Dinitrogen (N2) is the most abundant molecule in the Earth’s atmosphere. However, the efficient utilisation of N2 remains one of the great challenges in synthetic chemistry. Current industrial processes for the transformation of N2 into ammonia (NH3) require harsh conditions (Haber-Bosch process, ~500 °C and >100 atm) and consume 1-2% of the world’s annual energy supply. The development of catalytic systems capable of reducing the energy requirements of such processes is of importance.

To date, investigations involving the activation and reduction of N2 have largely been limited to transition metal chemistry. Over the past 20 years the main group elements have received significant attention as potential alternatives to the transition metals for a variety of catalytic processes. This is especially true for the alkaline earth metals (Mg, Ca, Sr, Ba), compounds of which have been shown to display remarkable reactivity with a range of typically unreactive substrates and have been developed as economical and efficient catalysts. For example, molecular magnesium and calcium hydrides have been demonstrated to reduce carbon monoxide (CO) and, when performed in the presence of a hydride source, allow catalytic reduction and utilisation of CO as a source of carbon.

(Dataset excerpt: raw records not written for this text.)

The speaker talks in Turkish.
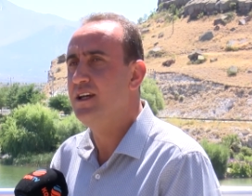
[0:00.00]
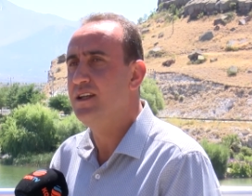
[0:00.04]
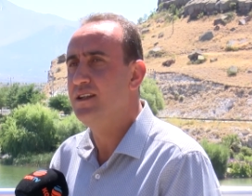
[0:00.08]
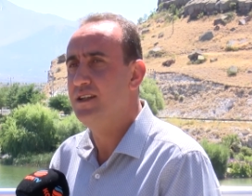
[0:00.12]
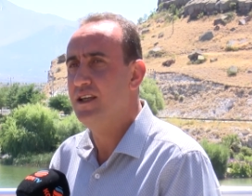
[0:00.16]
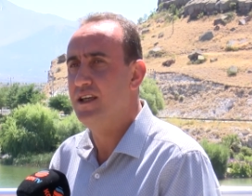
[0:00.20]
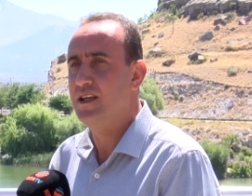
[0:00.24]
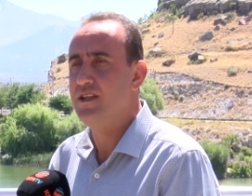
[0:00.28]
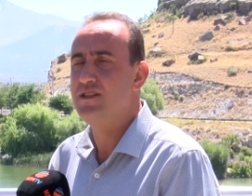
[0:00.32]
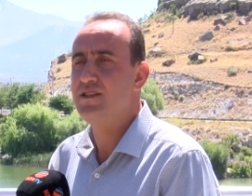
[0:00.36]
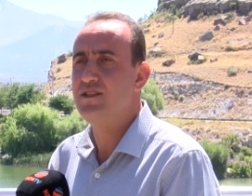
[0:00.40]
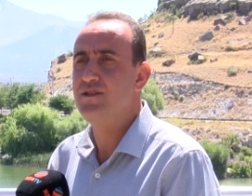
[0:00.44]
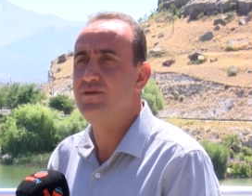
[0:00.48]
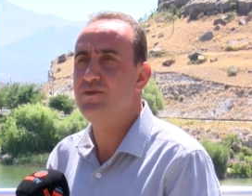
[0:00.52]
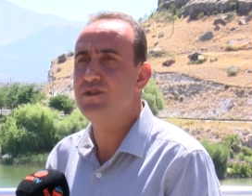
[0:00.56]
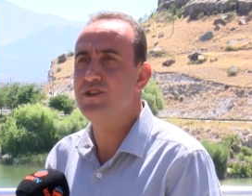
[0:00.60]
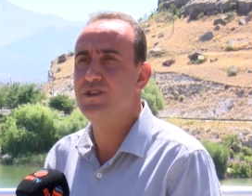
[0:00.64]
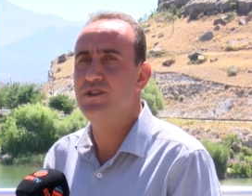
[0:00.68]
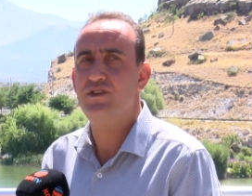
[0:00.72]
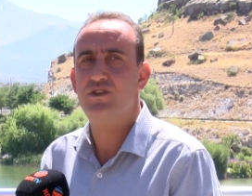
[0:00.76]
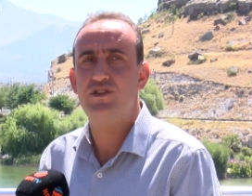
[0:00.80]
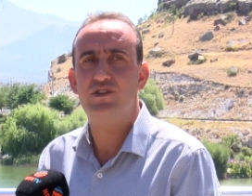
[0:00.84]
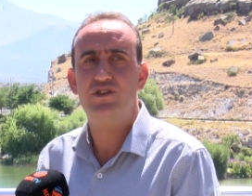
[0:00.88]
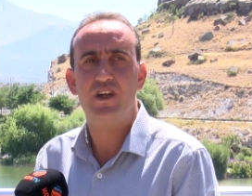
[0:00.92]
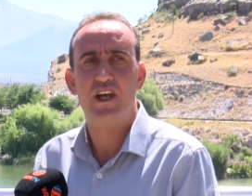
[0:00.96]

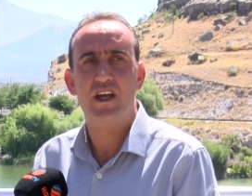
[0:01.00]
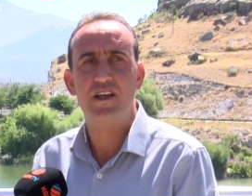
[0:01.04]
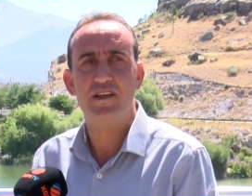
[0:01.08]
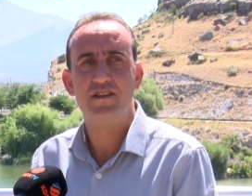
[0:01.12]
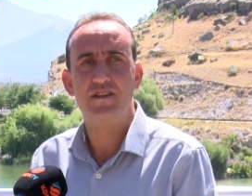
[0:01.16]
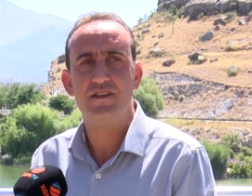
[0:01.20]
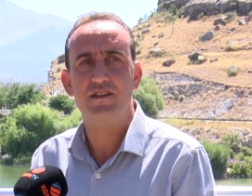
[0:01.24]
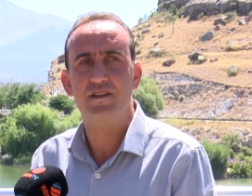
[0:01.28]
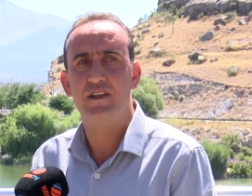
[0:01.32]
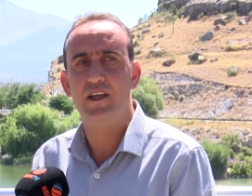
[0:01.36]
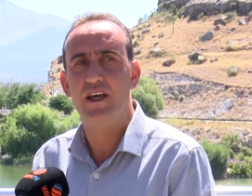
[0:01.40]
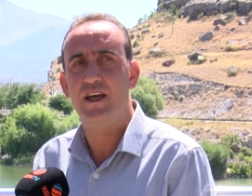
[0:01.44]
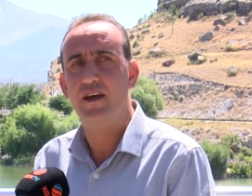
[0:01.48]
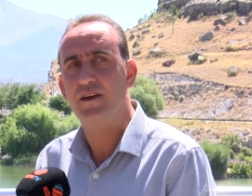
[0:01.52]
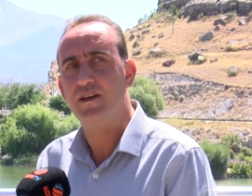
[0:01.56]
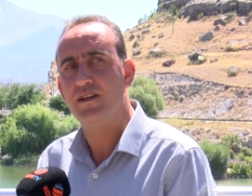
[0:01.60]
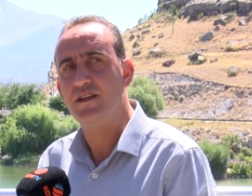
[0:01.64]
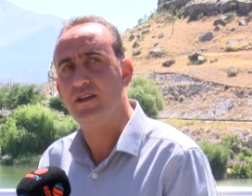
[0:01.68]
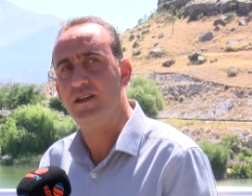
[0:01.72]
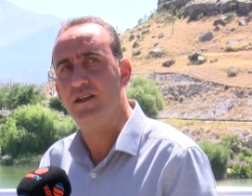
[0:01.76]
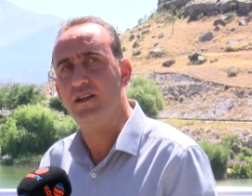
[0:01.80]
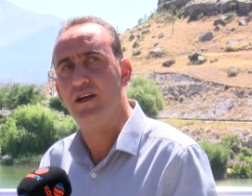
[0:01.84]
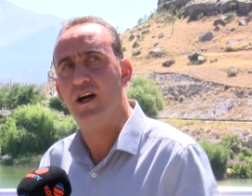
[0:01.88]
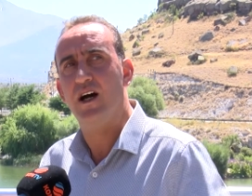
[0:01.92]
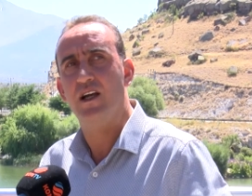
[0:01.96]
Tesisimizin
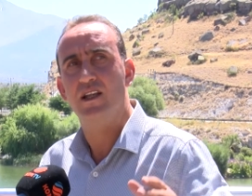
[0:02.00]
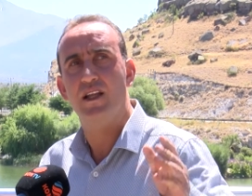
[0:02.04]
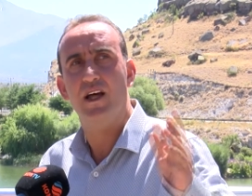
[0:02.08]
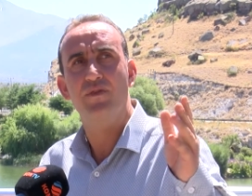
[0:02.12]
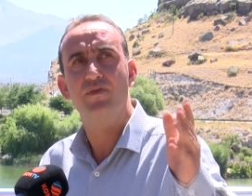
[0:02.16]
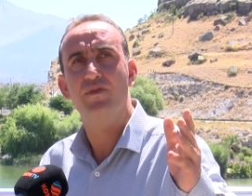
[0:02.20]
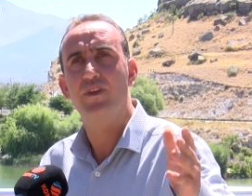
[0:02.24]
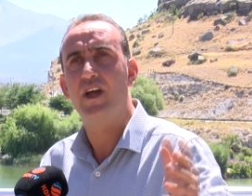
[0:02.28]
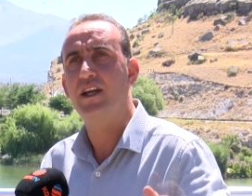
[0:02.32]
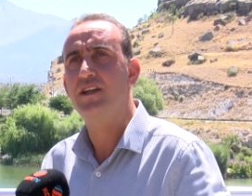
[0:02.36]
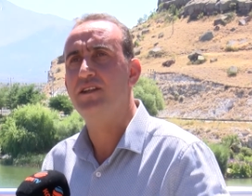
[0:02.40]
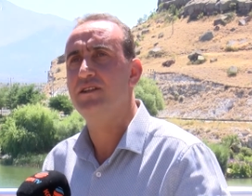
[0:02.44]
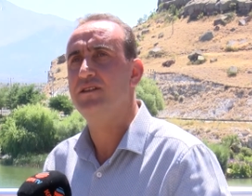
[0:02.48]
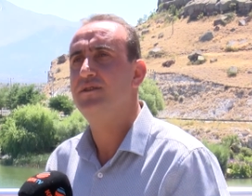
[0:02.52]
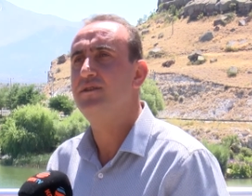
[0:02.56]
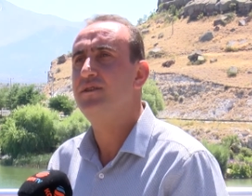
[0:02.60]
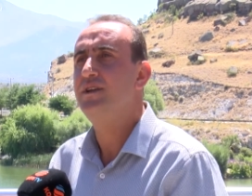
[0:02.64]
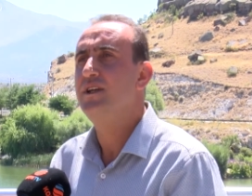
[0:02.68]
içerisindeki alanlar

"The efficient utilisation of dinitrogen (N2) as an abundant and sustainable feedstock remains one of the great challenges in synthetic chemistry"

This research seeks to extend this reactivity towards the catalytic reduction and functionalisation of dinitrogen (N2) through a cooperative process involving a transition metal co-catalyst. While N2 and CO possess comparable bond strengths, N2 is generally considered inert and CO is amenable to activation by a range of metal complexes. The difficulty of alkaline earth metal centred reduction of dinitrogen lies primarily in the non-polarity and poor polarizability of the N2 molecule, which impede formation of the requisite highly polarised transition states.  Coordination of free N2 to an appropriate transition metal has been shown to induce strong polarisation of the N≡N bond, such that the metal-bound nitrogen centre bears a positive charge and the unbound nitrogen atom a negative charge

(i.e. M-d+N≡Nd-).  Well-defined transition metal co-catalysts will be used to deliver the highly polarised N2 molecule to the reactive alkaline earth complex in a similar manner to the established reaction with free CO.